Going under every monsoon
The monsoon has taken a terrible toll in Orissa, West Bengal, Jharkhand and the north-east. Millions have been affected, and tens of thousands fleeing the floods are without a livelihood.india Updated: Jun 22, 2008 19:28 IST
The monsoon has taken a terrible toll in Orissa, West Bengal, Jharkhand and the north-east. Millions have been affected, and tens of thousands fleeing the floods are without a livelihood.
Considering this has been happening year after year, it is time the authorities spared more than sympathies to the hapless people. The economic and social costs involved in local populations resigning themselves to battling the floodwaters every time are unacceptable. Besides the loss of life and property, the destruction of substantial grain stores and un-harvested crops could also impact India’s mid-term food security.
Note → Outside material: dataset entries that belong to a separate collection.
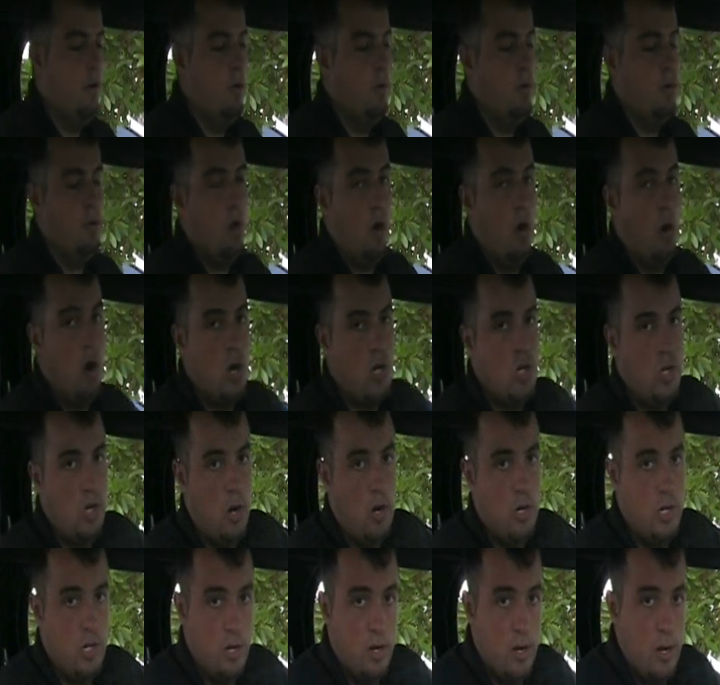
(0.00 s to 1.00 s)
volt car
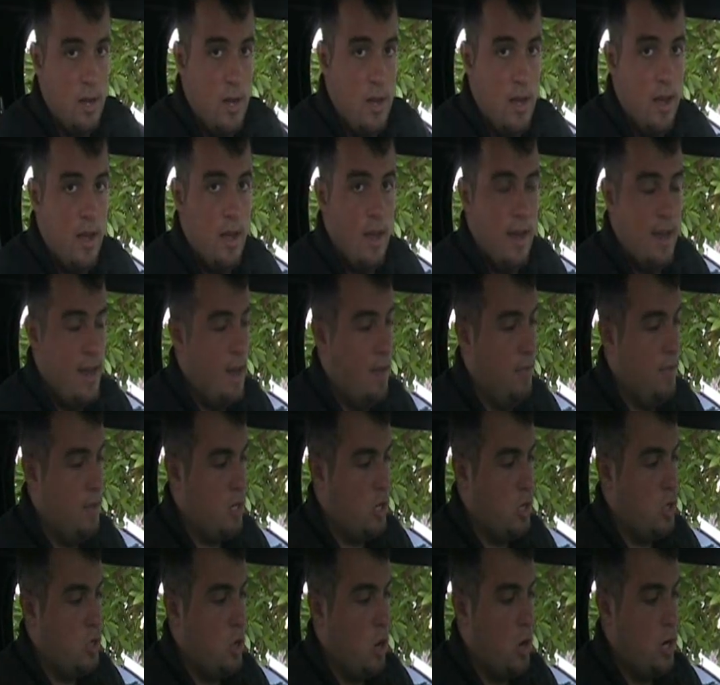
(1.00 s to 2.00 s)
charger. Now
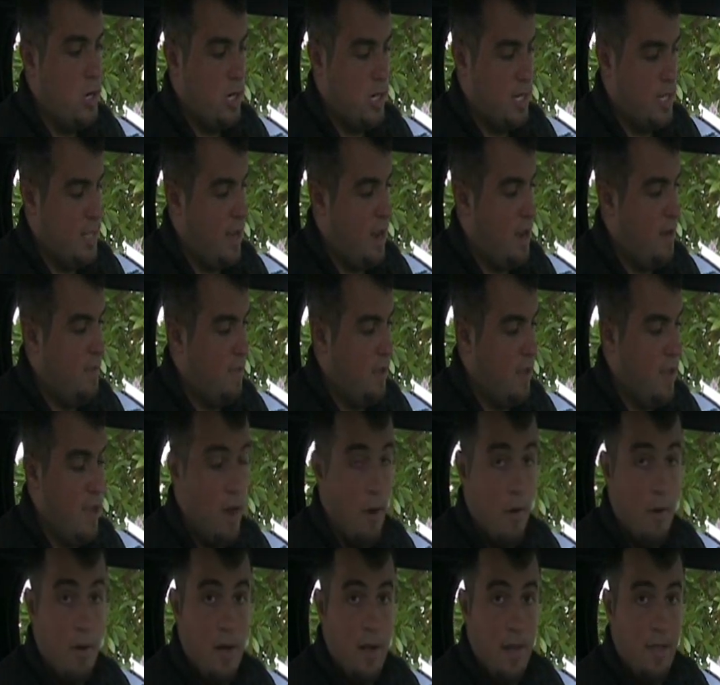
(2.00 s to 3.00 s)
this will charge this thing on the
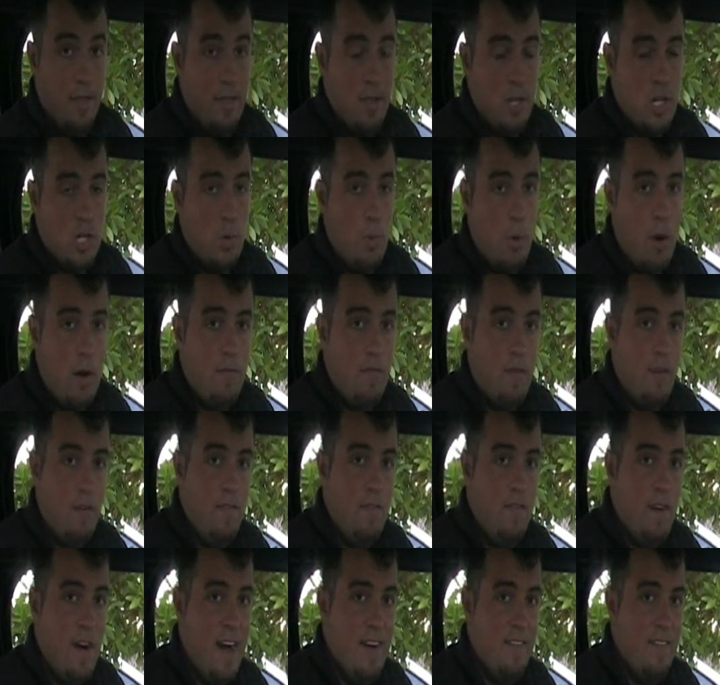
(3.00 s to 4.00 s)
go. This will work for
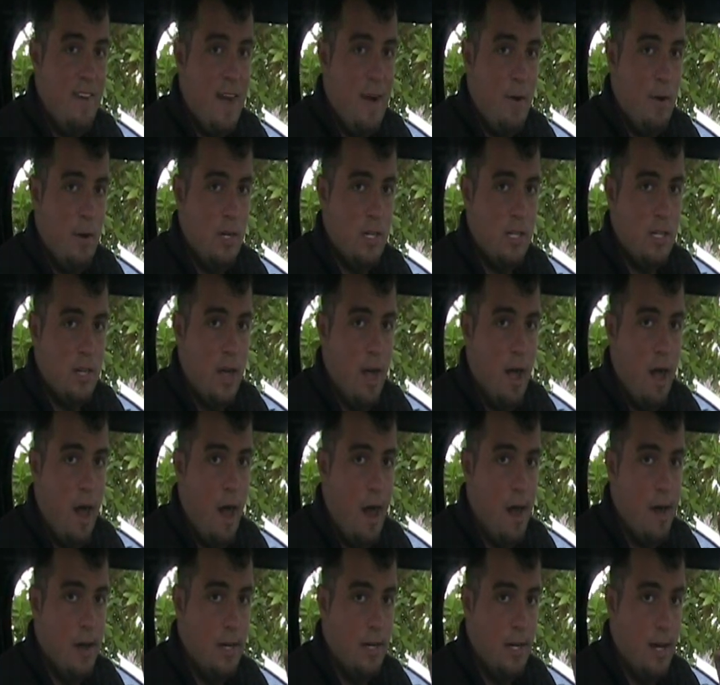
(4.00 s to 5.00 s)
5 hours
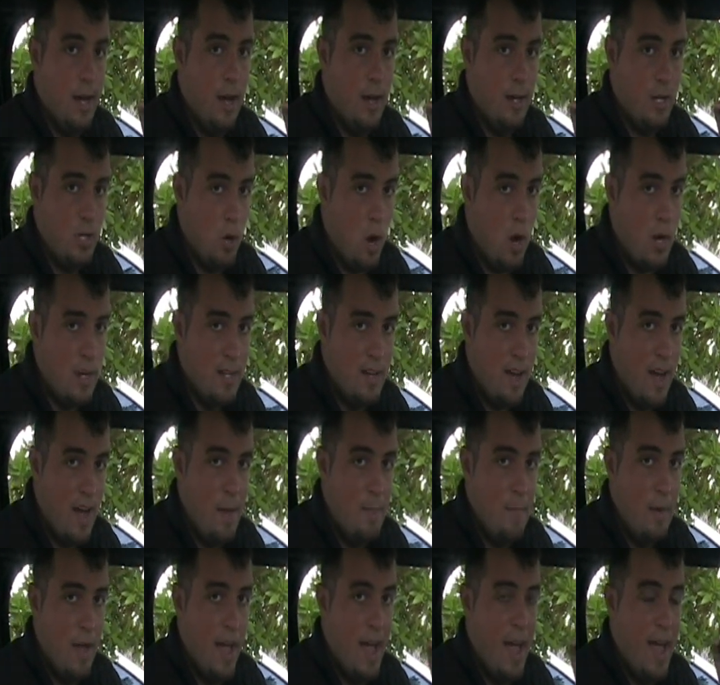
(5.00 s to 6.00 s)
talk
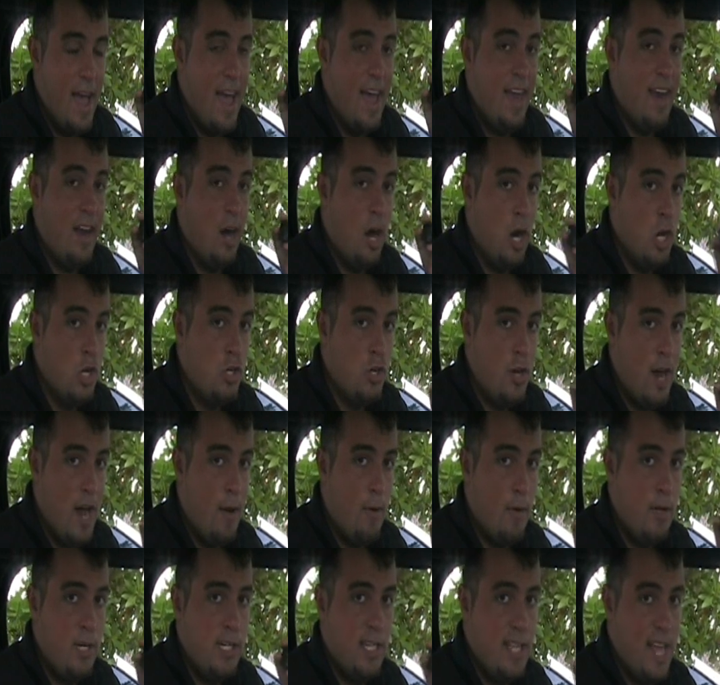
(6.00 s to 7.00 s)
time and 100
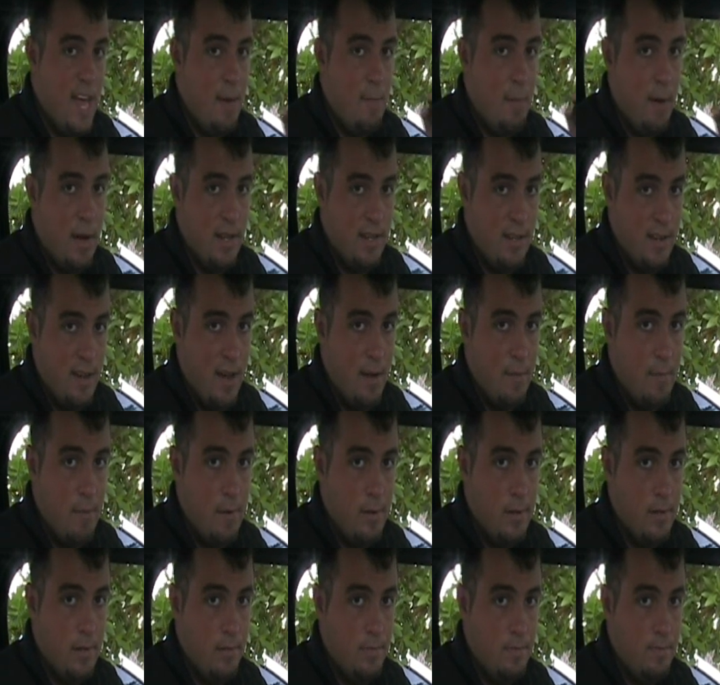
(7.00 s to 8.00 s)
hours standby time.
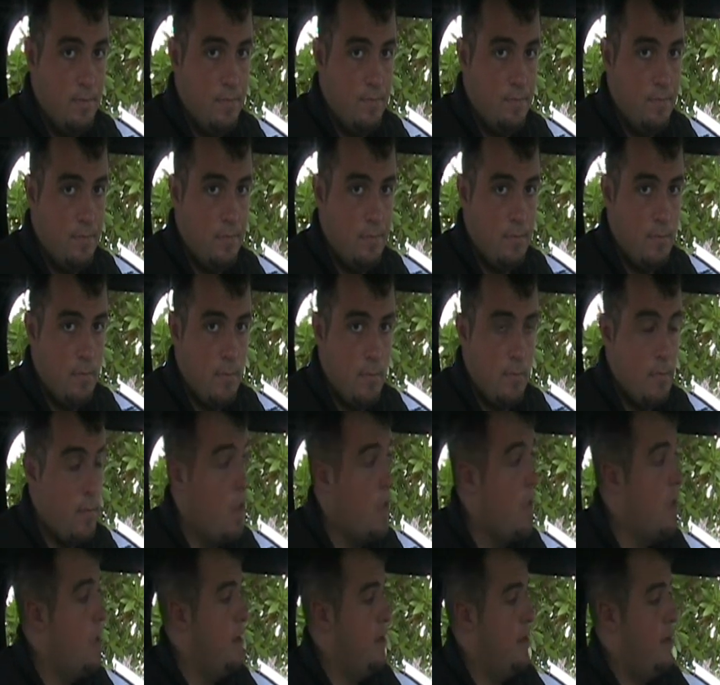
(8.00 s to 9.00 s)

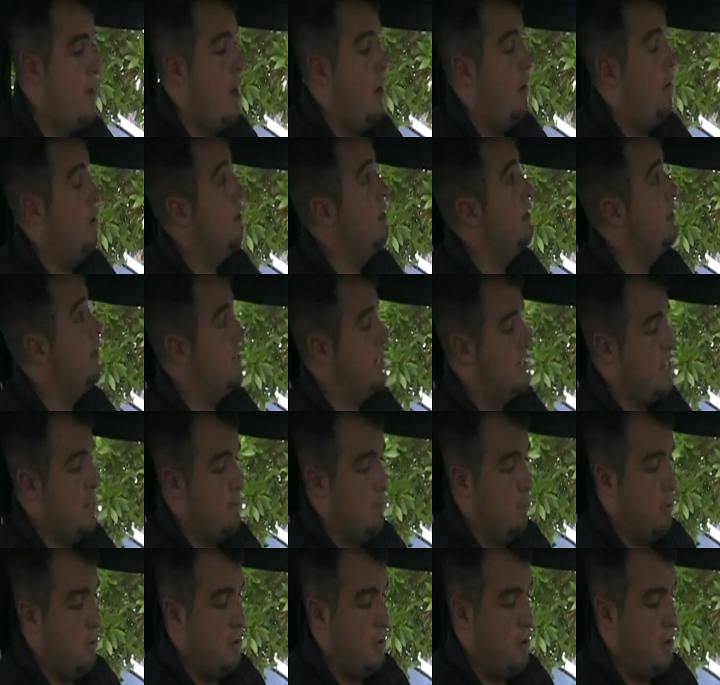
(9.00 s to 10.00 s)
Now,
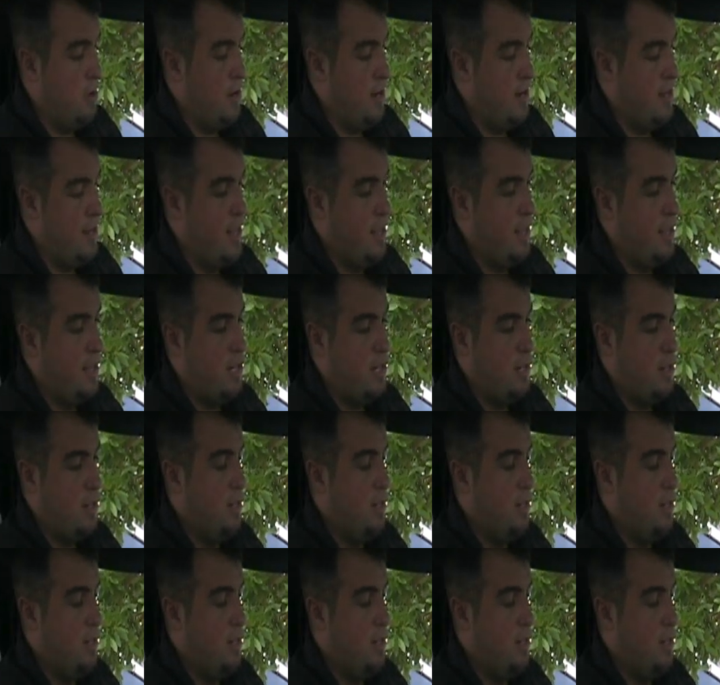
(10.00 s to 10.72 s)
simple, you're gonna take this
It is all very well to say that the monsoon patterns in the Bay of Bengal are the toughest to simulate mathematically by any climate model and that the region’s unique geo-climatic conditions make it vulnerable to floods. But that doesn’t mean state administrations should not have better flood mitigation plans. The authorities claim they have put in place an effective disaster management system. This will be tested in the days to come as they respond to the crisis by evacuating people and moving rescue teams and food rations to the affected areas.
Current flood control plans are flawed the way they did not factor in the kind of severe flooding that we see now.
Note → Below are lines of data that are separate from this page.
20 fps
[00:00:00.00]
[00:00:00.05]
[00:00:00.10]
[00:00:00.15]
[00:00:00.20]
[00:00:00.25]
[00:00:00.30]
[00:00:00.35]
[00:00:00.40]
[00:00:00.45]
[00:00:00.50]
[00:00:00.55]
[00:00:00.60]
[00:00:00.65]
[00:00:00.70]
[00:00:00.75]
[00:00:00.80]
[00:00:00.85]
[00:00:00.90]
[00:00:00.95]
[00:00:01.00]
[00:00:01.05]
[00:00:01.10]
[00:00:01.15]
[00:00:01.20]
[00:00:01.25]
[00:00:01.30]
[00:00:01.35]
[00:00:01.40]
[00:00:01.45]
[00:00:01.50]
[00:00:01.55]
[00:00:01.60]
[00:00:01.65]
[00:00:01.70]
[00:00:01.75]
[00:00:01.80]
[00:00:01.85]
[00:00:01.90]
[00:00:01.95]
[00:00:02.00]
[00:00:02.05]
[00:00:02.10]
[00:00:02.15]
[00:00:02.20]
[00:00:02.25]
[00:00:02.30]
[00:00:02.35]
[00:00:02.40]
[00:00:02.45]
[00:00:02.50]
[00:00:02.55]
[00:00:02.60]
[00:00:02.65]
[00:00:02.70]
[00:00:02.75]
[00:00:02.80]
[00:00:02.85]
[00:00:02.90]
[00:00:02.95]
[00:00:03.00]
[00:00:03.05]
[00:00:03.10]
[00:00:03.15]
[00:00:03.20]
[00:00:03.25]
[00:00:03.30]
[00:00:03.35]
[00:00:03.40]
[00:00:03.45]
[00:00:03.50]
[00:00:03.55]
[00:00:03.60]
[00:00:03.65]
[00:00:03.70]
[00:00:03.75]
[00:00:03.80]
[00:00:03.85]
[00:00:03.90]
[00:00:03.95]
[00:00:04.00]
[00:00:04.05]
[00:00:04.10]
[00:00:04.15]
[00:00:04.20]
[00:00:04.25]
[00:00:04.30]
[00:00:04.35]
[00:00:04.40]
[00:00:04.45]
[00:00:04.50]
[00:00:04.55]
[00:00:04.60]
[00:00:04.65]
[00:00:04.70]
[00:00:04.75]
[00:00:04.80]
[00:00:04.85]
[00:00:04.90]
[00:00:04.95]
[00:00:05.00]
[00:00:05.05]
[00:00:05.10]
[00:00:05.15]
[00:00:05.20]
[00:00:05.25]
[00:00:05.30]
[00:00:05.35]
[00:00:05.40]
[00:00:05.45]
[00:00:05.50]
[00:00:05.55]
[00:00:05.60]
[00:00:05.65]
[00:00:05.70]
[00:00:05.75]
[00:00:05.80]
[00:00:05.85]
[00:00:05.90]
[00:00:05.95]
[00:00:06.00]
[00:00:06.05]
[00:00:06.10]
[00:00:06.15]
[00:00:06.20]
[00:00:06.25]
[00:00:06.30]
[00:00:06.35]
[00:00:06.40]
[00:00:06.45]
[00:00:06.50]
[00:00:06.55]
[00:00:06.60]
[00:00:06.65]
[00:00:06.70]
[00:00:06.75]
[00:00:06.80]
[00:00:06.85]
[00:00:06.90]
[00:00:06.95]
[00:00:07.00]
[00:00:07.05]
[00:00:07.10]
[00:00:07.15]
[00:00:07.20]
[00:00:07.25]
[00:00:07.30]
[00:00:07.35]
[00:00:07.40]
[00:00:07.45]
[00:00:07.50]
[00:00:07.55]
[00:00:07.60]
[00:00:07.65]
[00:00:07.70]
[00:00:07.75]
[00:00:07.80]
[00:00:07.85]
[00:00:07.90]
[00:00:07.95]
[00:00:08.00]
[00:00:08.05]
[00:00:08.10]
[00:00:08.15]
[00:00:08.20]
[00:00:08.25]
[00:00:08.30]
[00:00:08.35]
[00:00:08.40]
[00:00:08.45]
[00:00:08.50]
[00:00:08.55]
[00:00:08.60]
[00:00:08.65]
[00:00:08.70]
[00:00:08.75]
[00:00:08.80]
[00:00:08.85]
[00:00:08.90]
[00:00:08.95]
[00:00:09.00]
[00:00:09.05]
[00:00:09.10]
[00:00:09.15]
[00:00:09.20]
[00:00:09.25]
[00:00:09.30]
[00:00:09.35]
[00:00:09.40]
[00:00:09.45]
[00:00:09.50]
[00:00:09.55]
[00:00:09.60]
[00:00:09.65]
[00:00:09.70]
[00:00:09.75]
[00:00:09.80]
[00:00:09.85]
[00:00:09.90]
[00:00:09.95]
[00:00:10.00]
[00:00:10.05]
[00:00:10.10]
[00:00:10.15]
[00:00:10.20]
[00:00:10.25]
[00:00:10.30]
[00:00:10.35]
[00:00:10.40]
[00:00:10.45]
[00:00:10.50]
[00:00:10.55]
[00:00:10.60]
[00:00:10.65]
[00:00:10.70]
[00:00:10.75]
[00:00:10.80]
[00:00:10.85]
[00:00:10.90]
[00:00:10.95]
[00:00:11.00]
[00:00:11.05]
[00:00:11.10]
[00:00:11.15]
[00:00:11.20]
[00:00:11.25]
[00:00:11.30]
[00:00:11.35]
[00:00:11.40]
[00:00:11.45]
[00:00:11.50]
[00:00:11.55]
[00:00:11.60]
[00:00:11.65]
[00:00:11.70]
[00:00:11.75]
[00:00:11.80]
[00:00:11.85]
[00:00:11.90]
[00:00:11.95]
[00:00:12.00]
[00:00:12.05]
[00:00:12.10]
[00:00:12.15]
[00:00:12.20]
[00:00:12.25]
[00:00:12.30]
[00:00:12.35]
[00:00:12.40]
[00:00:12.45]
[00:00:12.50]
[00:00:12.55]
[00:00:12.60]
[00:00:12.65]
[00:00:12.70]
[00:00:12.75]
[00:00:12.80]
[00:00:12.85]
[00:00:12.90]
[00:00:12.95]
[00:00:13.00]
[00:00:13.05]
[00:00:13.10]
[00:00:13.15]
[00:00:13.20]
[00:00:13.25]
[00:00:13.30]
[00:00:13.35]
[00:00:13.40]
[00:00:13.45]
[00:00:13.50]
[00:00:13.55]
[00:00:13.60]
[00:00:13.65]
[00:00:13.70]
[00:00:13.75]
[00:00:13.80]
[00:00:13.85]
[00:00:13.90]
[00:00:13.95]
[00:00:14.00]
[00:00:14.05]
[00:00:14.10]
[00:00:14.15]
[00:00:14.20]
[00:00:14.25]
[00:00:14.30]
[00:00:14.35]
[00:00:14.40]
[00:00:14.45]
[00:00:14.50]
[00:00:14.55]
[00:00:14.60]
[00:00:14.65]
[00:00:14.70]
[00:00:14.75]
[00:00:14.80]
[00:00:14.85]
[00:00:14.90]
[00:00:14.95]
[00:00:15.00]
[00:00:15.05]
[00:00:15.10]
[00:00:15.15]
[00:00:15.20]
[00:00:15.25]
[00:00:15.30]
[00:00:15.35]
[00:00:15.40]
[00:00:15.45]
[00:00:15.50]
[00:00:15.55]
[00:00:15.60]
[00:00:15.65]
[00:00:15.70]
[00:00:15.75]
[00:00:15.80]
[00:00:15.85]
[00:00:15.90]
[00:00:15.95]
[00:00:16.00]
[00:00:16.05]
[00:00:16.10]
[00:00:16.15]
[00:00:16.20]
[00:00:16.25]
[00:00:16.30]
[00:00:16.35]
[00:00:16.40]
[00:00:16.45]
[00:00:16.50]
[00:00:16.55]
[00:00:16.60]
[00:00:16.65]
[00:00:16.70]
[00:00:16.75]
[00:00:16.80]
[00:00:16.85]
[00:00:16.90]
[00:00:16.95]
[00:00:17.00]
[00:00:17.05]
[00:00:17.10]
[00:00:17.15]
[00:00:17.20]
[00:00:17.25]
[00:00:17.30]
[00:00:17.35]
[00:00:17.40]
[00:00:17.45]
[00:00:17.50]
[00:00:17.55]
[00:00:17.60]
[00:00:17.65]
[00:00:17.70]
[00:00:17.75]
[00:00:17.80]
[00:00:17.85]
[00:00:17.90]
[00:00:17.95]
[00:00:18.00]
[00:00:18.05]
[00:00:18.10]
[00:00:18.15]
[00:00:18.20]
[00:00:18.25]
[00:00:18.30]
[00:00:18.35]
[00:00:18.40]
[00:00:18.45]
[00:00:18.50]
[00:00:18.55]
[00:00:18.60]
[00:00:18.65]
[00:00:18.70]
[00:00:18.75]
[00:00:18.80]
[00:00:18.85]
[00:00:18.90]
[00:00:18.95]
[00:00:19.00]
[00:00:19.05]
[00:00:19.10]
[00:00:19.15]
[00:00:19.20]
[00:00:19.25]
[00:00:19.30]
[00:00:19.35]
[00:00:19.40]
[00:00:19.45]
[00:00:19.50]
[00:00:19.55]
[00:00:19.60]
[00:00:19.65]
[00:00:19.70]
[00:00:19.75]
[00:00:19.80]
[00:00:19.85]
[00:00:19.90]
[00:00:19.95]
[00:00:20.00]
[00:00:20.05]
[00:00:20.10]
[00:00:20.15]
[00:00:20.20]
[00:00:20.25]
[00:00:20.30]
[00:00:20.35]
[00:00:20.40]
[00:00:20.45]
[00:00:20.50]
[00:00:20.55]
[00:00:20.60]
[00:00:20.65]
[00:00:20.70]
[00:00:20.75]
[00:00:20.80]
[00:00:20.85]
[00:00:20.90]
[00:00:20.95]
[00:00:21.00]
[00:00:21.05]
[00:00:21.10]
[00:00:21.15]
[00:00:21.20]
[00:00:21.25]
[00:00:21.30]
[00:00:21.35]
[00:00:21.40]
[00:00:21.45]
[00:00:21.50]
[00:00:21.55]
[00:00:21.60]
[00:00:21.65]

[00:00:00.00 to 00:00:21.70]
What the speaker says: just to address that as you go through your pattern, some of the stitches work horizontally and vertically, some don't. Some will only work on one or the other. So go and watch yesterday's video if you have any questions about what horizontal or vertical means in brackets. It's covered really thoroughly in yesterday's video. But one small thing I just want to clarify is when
Deforestation over decades has silted up many rivers, which raised the riverbeds, leading to flooding. It is no use building temporary embankments, as even minor breaches in such structures could let the floodwaters in, submerging whole towns and villages. Some experts suggest that we need to build an effective flood protection system using topographic data and satellite imagery to erect contiguous embankments on either side of major rivers.
However, to be effective these structures must be constantly dredged so that siltation will not raise the river bed and wreak further havoc. This may be a costly exercise, but a small price to pay for ending the human tragedy.